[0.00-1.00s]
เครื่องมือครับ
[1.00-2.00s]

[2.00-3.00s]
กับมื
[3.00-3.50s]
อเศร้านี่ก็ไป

--

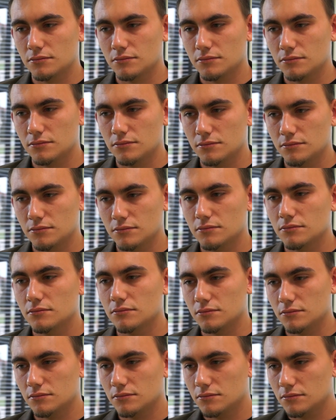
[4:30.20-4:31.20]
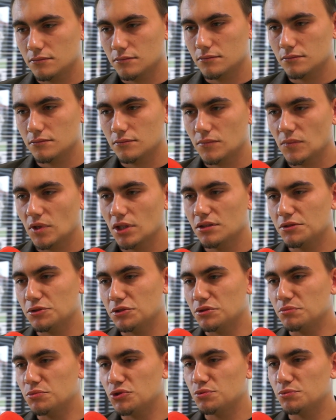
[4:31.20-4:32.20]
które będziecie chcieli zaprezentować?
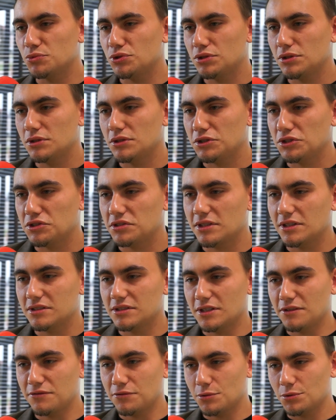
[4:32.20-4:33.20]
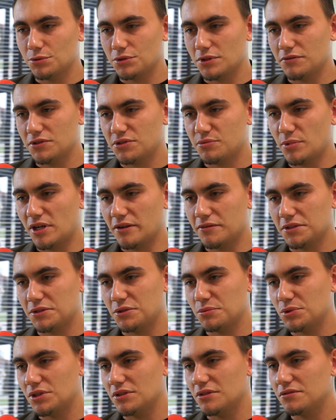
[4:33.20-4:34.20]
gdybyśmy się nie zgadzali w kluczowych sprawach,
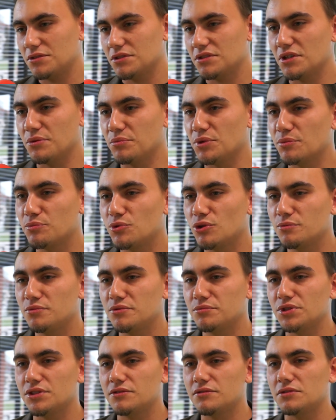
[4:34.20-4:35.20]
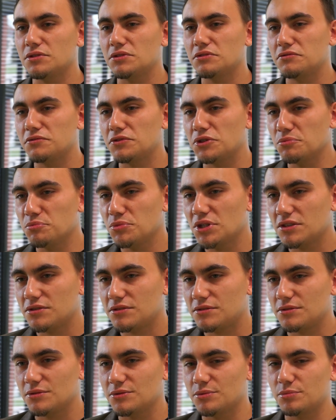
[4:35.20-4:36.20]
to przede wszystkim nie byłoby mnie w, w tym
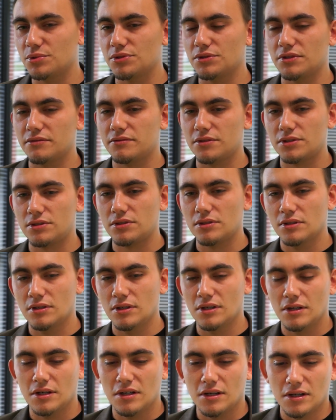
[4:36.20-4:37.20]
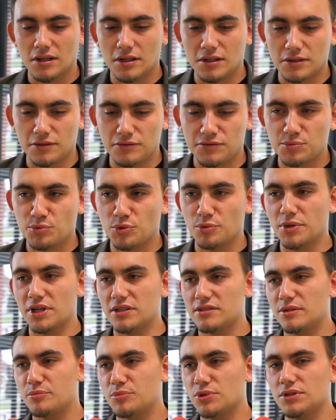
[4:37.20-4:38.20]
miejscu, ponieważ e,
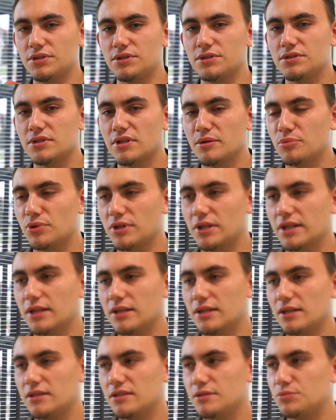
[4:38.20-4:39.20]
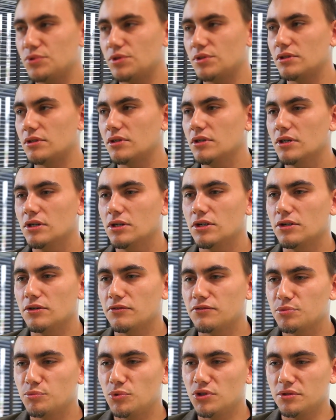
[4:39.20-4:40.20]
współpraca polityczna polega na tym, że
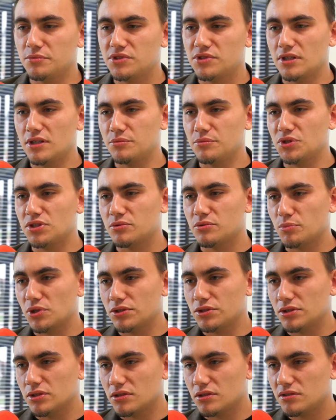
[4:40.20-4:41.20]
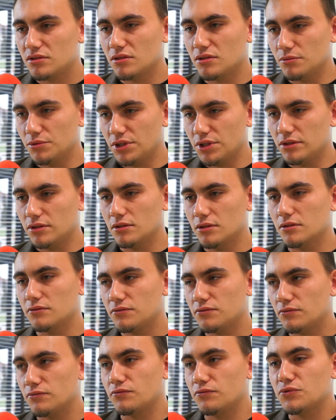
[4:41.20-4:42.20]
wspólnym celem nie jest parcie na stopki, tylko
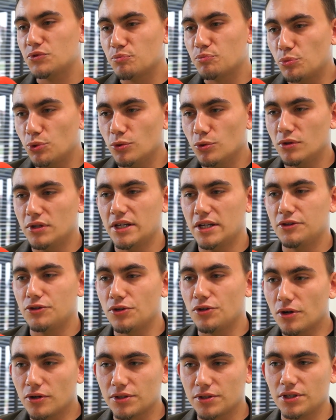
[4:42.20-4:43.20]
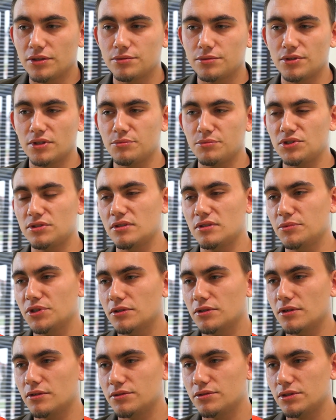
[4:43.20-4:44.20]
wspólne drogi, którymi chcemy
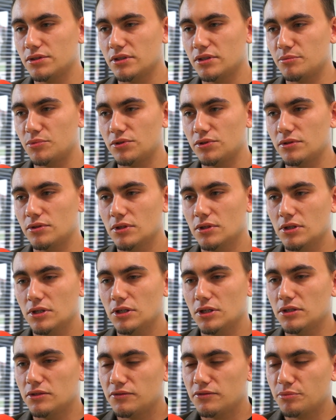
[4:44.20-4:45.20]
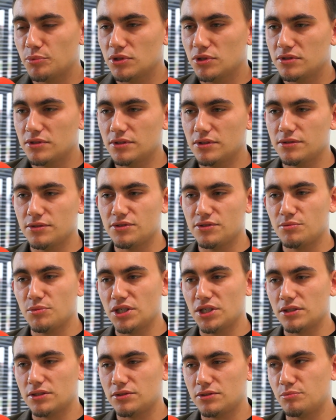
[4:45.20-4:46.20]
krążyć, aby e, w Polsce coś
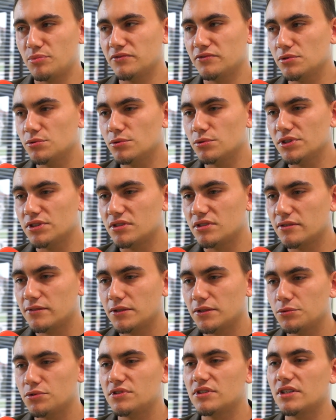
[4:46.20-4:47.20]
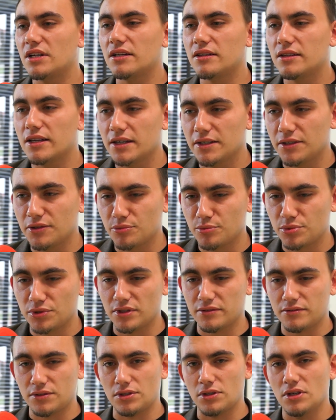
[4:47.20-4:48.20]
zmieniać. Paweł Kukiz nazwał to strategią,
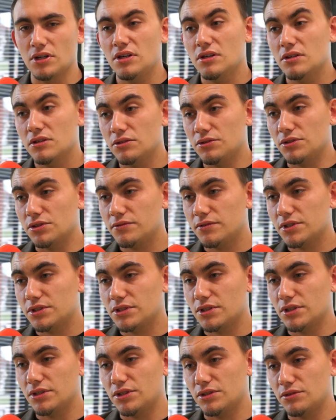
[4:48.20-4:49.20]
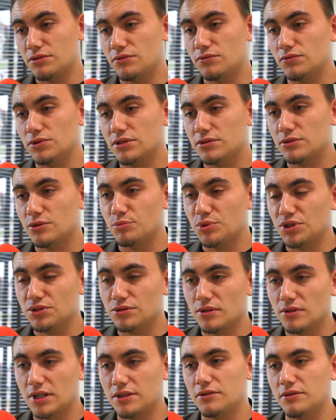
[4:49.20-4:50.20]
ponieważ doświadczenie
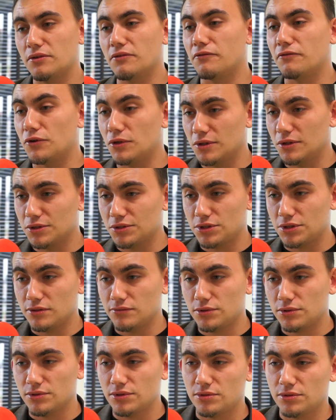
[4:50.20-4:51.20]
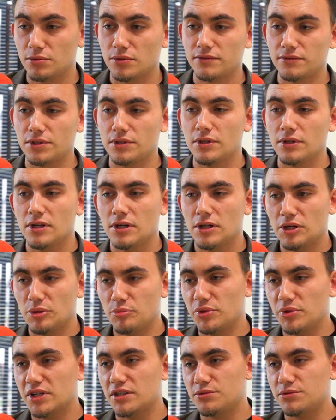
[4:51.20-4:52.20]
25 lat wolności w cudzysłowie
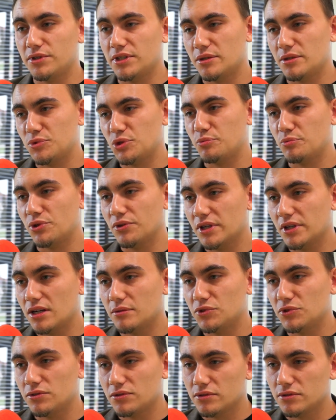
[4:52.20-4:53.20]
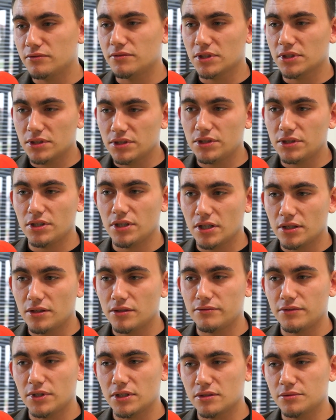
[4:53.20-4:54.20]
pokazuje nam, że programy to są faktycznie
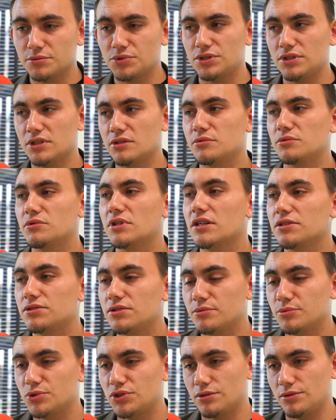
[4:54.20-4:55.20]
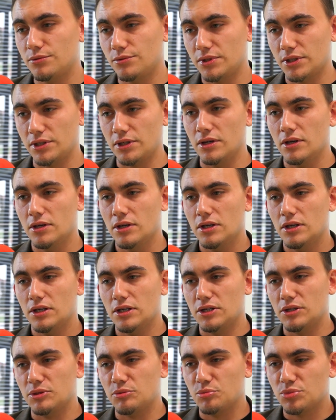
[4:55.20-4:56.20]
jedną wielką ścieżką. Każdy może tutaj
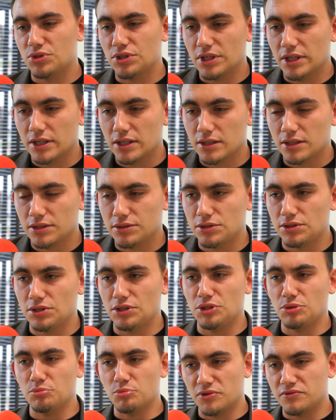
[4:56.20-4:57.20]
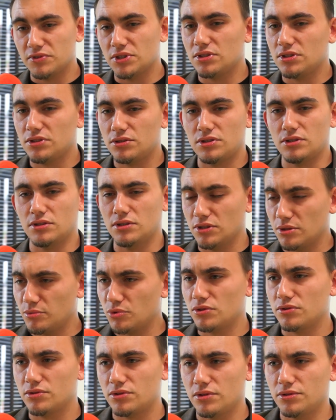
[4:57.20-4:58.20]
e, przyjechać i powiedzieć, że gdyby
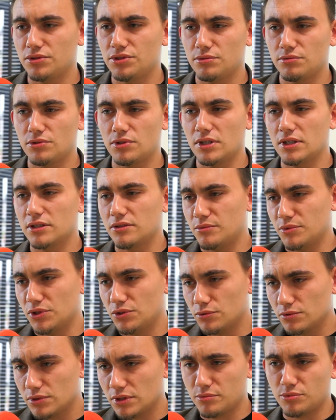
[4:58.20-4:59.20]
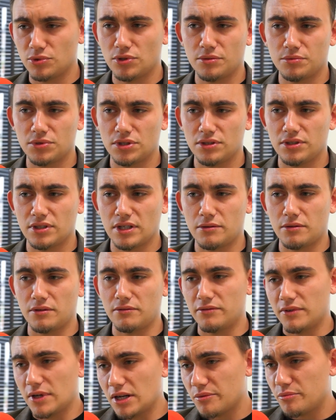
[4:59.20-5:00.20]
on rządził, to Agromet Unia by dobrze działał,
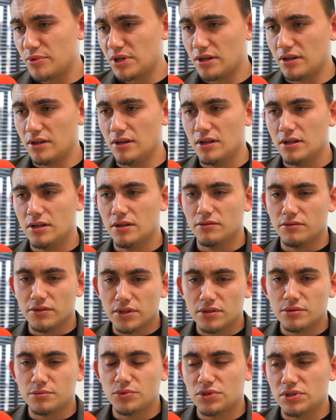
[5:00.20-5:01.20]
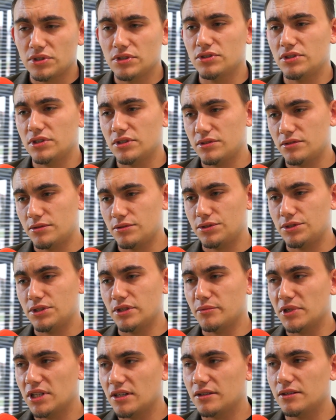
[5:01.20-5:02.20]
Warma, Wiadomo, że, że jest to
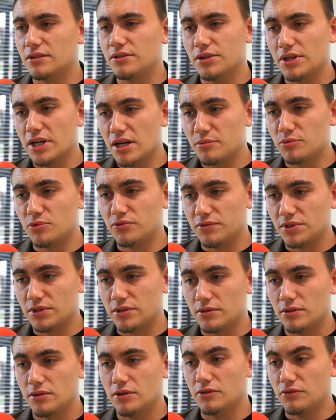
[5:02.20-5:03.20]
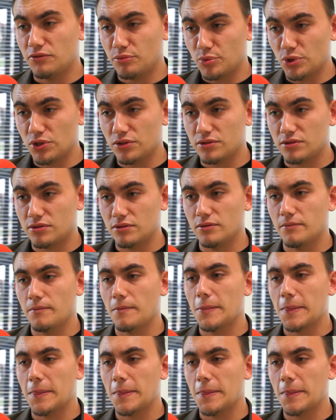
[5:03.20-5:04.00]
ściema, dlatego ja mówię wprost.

==

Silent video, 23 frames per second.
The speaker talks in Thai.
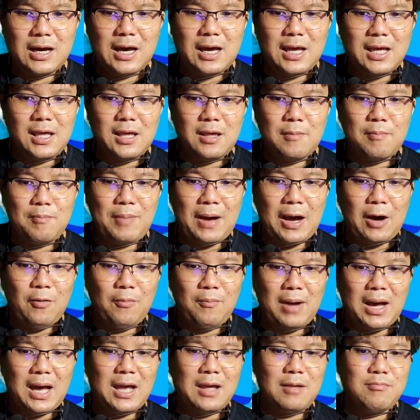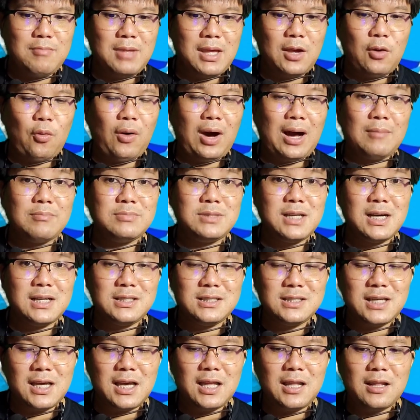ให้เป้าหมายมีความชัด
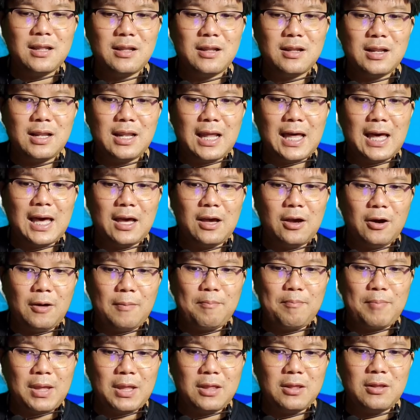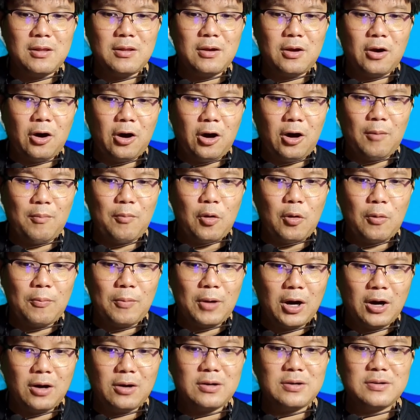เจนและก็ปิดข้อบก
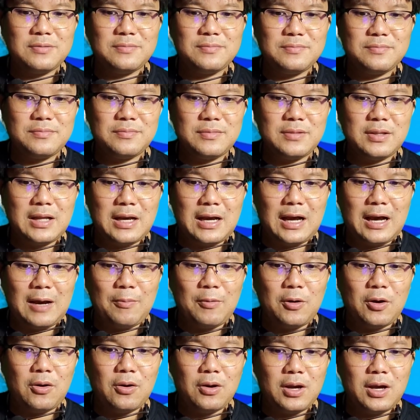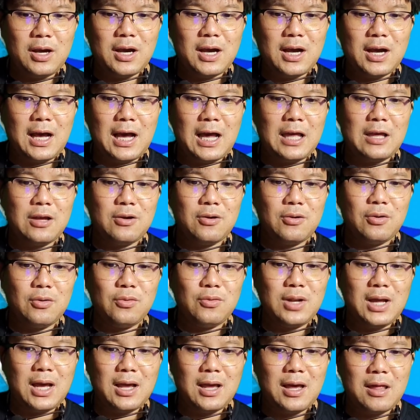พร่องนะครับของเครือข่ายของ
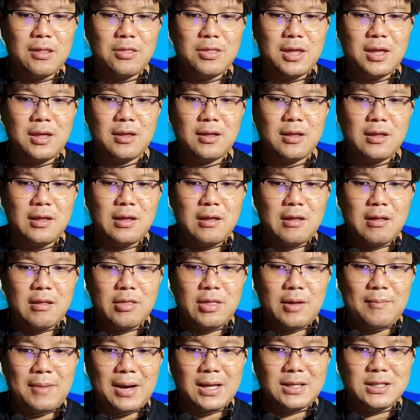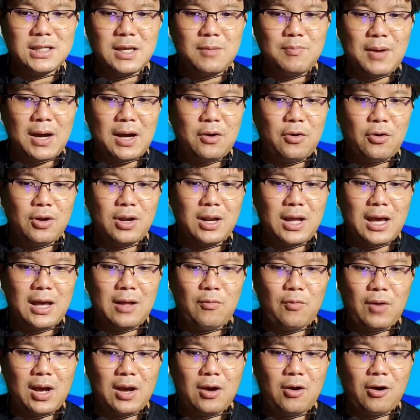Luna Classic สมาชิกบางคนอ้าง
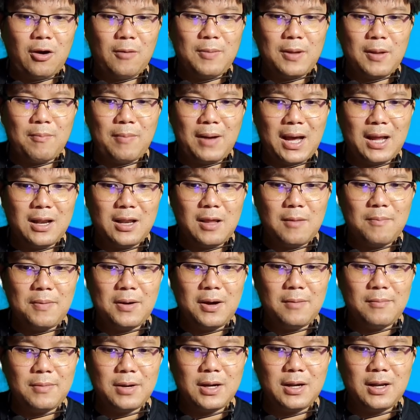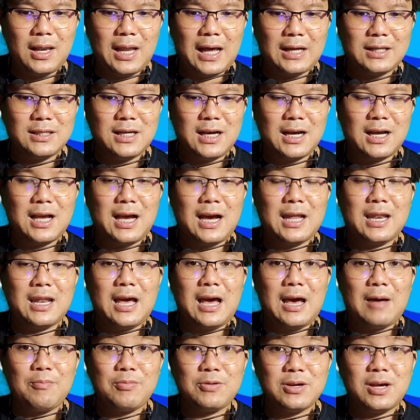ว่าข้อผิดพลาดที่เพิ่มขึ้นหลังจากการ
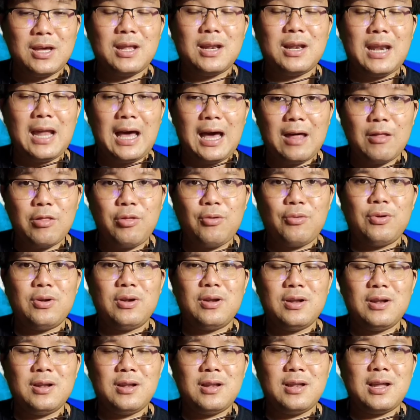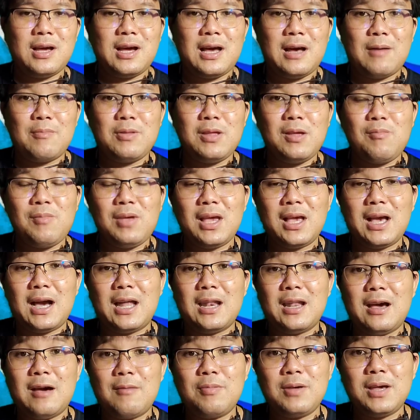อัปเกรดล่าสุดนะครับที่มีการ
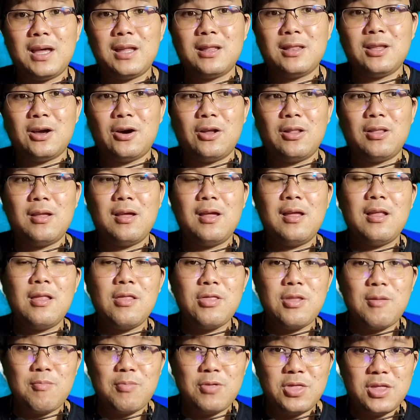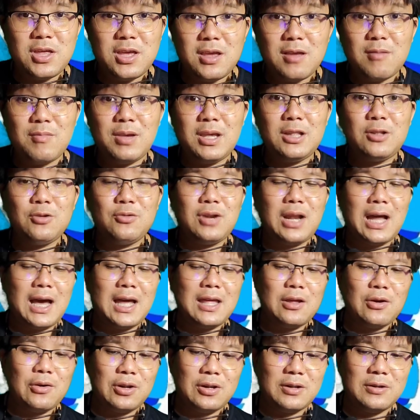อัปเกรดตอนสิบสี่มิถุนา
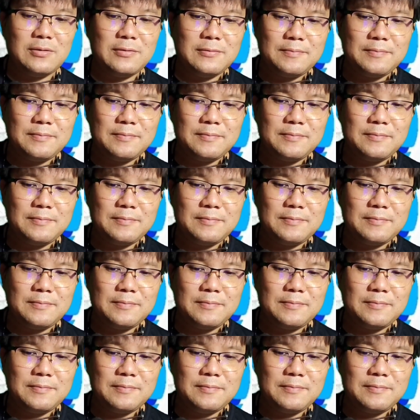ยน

Problem statement:
Copy exactly the material above from the line with "[4:37.20-4:38.20]" to the line with "[4:54.20-4:55.20]", ends included, and nothing else. Leave out any picture.

Response area:
[4:37.20-4:38.20]
miejscu, ponieważ e,
[4:38.20-4:39.20]
[4:39.20-4:40.20]
współpraca polityczna polega na tym, że
[4:40.20-4:41.20]
[4:41.20-4:42.20]
wspólnym celem nie jest parcie na stopki, tylko
[4:42.20-4:43.20]
[4:43.20-4:44.20]
wspólne drogi, którymi chcemy
[4:44.20-4:45.20]
[4:45.20-4:46.20]
krążyć, aby e, w Polsce coś
[4:46.20-4:47.20]
[4:47.20-4:48.20]
zmieniać. Paweł Kukiz nazwał to strategią,
[4:48.20-4:49.20]
[4:49.20-4:50.20]
ponieważ doświadczenie
[4:50.20-4:51.20]
[4:51.20-4:52.20]
25 lat wolności w cudzysłowie
[4:52.20-4:53.20]
[4:53.20-4:54.20]
pokazuje nam, że programy to są faktycznie
[4:54.20-4:55.20]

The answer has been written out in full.